While these fields aren’t serialised in an SO/MB, are they actually declared or referenced in any? If they are, these would be the places to use NonSerialized I imagine, because as mentioned by Bunny, these will encounter serialisation in some temporary form (I imagine to reset values during a domain reload, for example).

I don’t think I’d call this a bug. It’s only your very peculiar, esoteric use case that’s causing this behaviour to emerge. Something you’re doing is getting Unity to run its serialisation fingers across your class hierarchy.

1 Like

Didn’t realize NonSerialized is a C# thing. Anyway, it won’t be feasible to use it all over the place on the C# lib. Redundancy & Visibility horror.
But I’ll search for private usages on the Unity-side. Will post here if I find & “fix” them. But I still wait for someone from Unity side to respond, hopefully with a proper fix. These things are not impossible to fix.
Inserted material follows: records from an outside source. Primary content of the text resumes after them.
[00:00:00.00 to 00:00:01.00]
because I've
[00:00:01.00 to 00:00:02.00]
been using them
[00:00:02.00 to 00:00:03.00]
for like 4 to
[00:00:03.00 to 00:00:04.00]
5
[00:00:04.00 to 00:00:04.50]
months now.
Sorry to disagree, but it is a bug, for the reasons I enumerated in the previous post. My use case is not uncommon if you make an actual, real game, with a common library that needs to be shared between the server and the client.
Just to give you a specific, failed use-case of mine (forget about code coupling that violates SOLID): referencing unity code in the server code requires you to use the same Unity DLL as in the client, which is changed, broken down into multiple DLLs and whatnot on each Unity upgrade – i.e. a lost battle from the beginning. Well, if we’d talk about a physics-based game, that’s an entire different story, as then you’d need Unity on the server-side, but here it’s a turn-based online RPG

The previous comments are correct that NonSerialized should be used on private fields to prevent Unity from serializing them during domain reloads. That extra full object serialization is intentional, it attempts to preserve objects states during domain reloads. But it is a source of confusion, especially when it pops up on fields on UI objects and other things that only indirectly derive from ScriptableObject. At this point turning off that special kind of serialization would probably also cause all sorts of problems in existing code that depends on that behaviour.
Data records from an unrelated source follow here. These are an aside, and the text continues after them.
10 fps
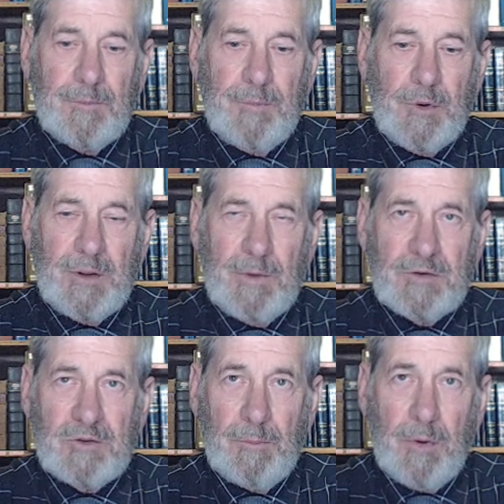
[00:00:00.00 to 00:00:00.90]
pretty
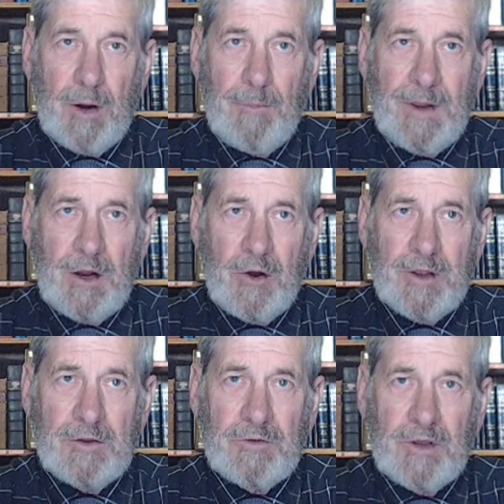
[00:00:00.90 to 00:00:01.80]
much the
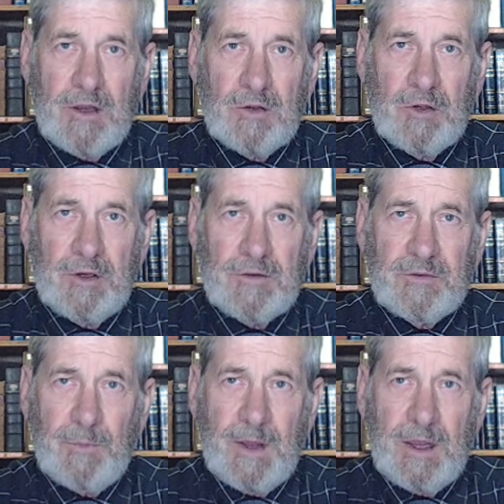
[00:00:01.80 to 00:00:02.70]
barbarians, England,
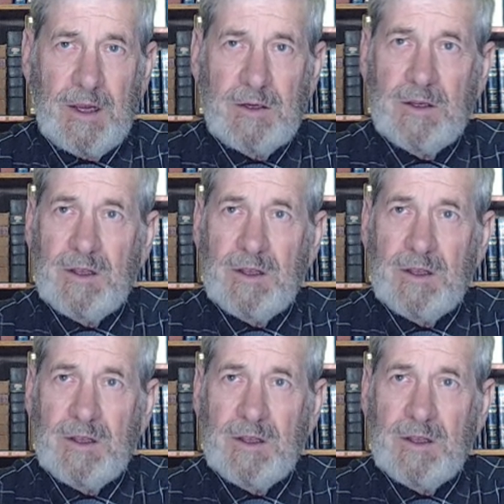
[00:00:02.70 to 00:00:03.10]
Spain,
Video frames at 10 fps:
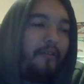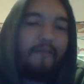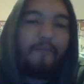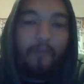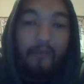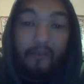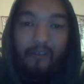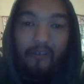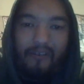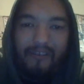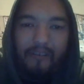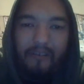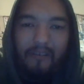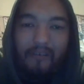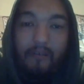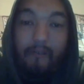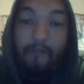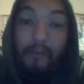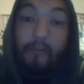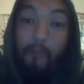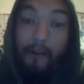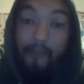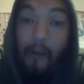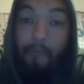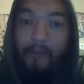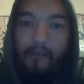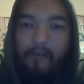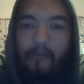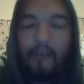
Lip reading: where the first surprise happens.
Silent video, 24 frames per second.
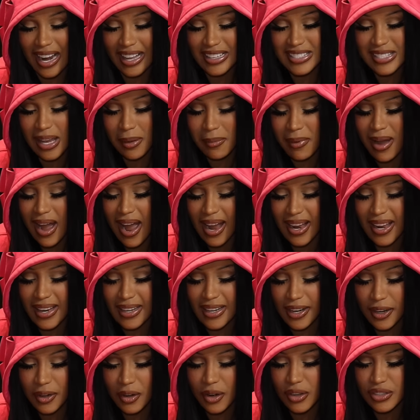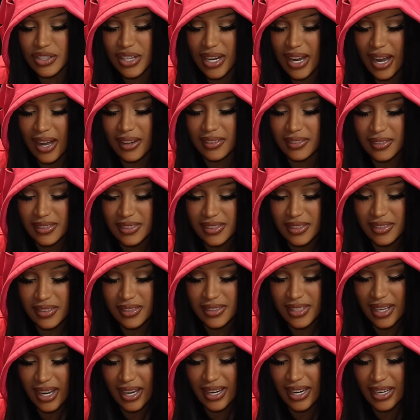I, like somehow you know, she got
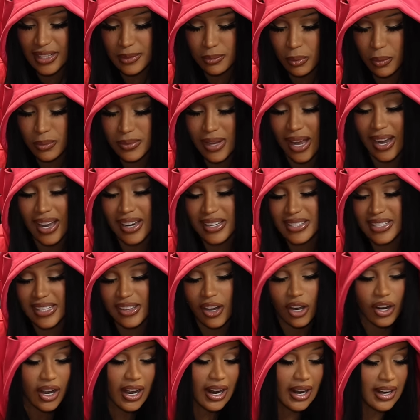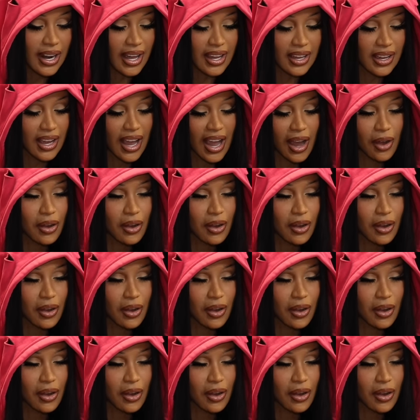she got nice boobs. I gotta see the like.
You shouldn’t need to put NonSerialized all over the place, just at whatever entry point is causing Unity to bring your data structures into the serialization, e.g. some field on a MonoBehaviour, ScriptableObject or a derived object. I hope you can track that down and get rid of that error!

3 Likes

Is there any way to track the cause of such an issue? Imagine having hundreds of monobehaviours in the project - how should one approach it to find which files are causing this?

1 Like

Well. any class that you know is serialized (which includes all MonoBehaviours or serializable classes they contain / reference) are potential sources for unwanted serialization. So if you have a private member variable in such a class that may be referencing some other things that Unity should not care about, mark it with NonSerialized. Any classes which do not belong to Unity and are not referenced by any serialized classes do not matter. So just focus on the actual Unity related classes which are serialized and think about what you want and what you don’t want to be serialized. Just making it private does not prevent the serialization in some cases.

Yeah, and now imagine a project with hundreds of classes (derived from MonoBehaviour) in it. I get what that exception means, I just want it to tell me which class I need to fix. I think that good exception should at least contains such details.

If a project was only monobehaviors you wouldn’t have this problem, as you can’t serialise a reference to another monobehaviour as values.

The issue would only be in your plain class scripts that create a circular loop of serialisation (which may be serialized across a number of Unity objects). A better starting point would be to look at your POCO scripts and see where they are used.

I am rather complaining about how non-informative this particular warning is.